2. Le misurazioni del disavanzo di bilancio pubblico sono indicatori imperfetti della politica
fiscale, per almeno quattro ragioni. La prima è che non sono corrette per gli effetti
dell’inflazione: il deficit misurato dovrebbe essere uguale alla variazione del debito pubblico reale, non alla variazione del debito nominale. La seconda è che tali misurazioni non
tengono conto delle variazioni delle poste patrimoniali attive: per misurare il livello effettivo
di indebitamento dello Stato, si dovrebbe sottrarre al debito pubblico il valore delle poste
attive, mentre il deficit andrebbe calcolato come la differenza tra la variazione del debito e
la variazione dell’attivo. La terza è che tali misurazioni omettono completamente alcune
passività, come gli impegni corrispondenti alla corresponsione delle pensioni future. La
quarta è che non sono corrette per gli effetti del ciclo economico.
3. Il risparmio pubblico è pari alla differenza tra le entrate e le uscite dello Stato: un taglio
delle imposte finanziato con l’indebitamento riduce il risparmio pubblico dello stesso ammontare del taglio delle imposte. Il taglio delle imposte fa anche aumentare il reddito disponibile: secondo l’interpretazione tradizionale, dato che la propensione marginale al consumo ha un valore compreso tra 0 e 1, il consumo e il risparmio privato aumentano, anche
se in misura inferiore al taglio delle imposte. Il risparmio nazionale è pari alla somma del risparmio pubblico e del risparmio privato; dato che il risparmio pubblico diminuisce più di
quanto aumenti il risparmio privato, il risparmio nazionale diminuisce.

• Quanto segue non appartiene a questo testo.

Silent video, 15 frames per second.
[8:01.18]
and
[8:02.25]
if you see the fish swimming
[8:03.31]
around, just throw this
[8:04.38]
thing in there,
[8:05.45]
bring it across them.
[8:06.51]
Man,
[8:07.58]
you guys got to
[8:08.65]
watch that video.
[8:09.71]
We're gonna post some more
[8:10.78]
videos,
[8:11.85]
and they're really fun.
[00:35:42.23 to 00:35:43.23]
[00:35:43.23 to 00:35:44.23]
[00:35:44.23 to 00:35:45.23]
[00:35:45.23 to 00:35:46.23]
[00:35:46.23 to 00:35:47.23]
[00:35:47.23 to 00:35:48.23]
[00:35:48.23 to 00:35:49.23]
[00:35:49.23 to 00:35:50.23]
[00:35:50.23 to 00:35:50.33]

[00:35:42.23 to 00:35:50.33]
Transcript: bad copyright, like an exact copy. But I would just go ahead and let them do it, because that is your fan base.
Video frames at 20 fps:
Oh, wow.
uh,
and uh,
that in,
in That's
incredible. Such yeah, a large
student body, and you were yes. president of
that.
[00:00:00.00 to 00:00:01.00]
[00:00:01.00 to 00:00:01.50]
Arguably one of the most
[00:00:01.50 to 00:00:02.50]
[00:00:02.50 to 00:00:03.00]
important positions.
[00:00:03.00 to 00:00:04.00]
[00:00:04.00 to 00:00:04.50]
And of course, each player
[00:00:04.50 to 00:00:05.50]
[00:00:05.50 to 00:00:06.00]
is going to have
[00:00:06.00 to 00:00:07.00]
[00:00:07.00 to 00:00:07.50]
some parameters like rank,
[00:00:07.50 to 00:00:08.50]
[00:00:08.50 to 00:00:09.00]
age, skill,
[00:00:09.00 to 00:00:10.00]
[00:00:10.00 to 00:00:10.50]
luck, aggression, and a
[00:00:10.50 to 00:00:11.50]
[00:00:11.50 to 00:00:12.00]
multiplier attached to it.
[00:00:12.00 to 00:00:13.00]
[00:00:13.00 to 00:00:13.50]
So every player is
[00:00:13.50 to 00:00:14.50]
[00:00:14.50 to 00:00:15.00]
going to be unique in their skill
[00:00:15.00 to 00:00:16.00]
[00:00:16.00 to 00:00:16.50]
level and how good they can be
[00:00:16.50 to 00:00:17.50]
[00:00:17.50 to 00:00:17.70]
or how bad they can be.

4. Secondo l’interpretazione ricardiana del debito pubblico, un taglio delle imposte finanziato
con indebitamento non stimola il consumo, perché non ha alcun effetto sul reddito permanente: i consumatori previdenti capiscono che l’attuale aumento del debito pubblico
comporterà un aumento delle imposte in futuro. Dato che il taglio delle imposte non fa
aumentare il consumo, i nuclei familiari risparmiano integralmente il maggior reddito disponibile derivante dal taglio delle imposte. L’aumento del risparmio privato compensa esattamente la diminuzione del risparmio pubblico, quindi il taglio delle imposte non ha effetti sul risparmio nazionale.
5. La vostra opinione sul debito pubblico dipende dall’interpretazione che date del comportamento del consumatore. Se siete fautori dell’interpretazione tradizionale, allora ritenete
che un taglio delle imposte finanziato con il debito stimoli la spesa per consumi e abbatta il
risparmio nazionale. Potreste esserne convinti per diverse ragioni: in primo luogo, i consumatori potrebbero essere miopi e irrazionali, per cui pensano che il loro reddito permanente sia
aumentato, quando invece non lo è. In secondo luogo, i consumatori potrebbero essere soggetti a un vincolo di indebitamento, per cui sono in grado di consumare solo il proprio reddito corrente. In terzo luogo, i consumatori potrebbero pensare che l’onere fiscale implicito ricada sulle generazioni future; inoltre, potrebbero non avere a cuore il benessere economico
dei propri figli al punto da lasciar loro un’eredità sufficiente a coprire tale onere.
Se invece preferite l’interpretazione ricardiana, ritenete che le obiezioni sopra esposte
non siano rilevanti. In particolare, ritenete che i consumatori sappiano prevedere che
l’indebitamento pubblico di oggi implica maggiori imposte domani, che graveranno su loro
stessi o sui loro figli. Per questa ragione, i consumatori ritengono che l’aumento di reddito
disponibile sia transitorio e decidono di risparmiare interamente il maggior reddito di cui
dispongono, per compensare il futuro onere fiscale.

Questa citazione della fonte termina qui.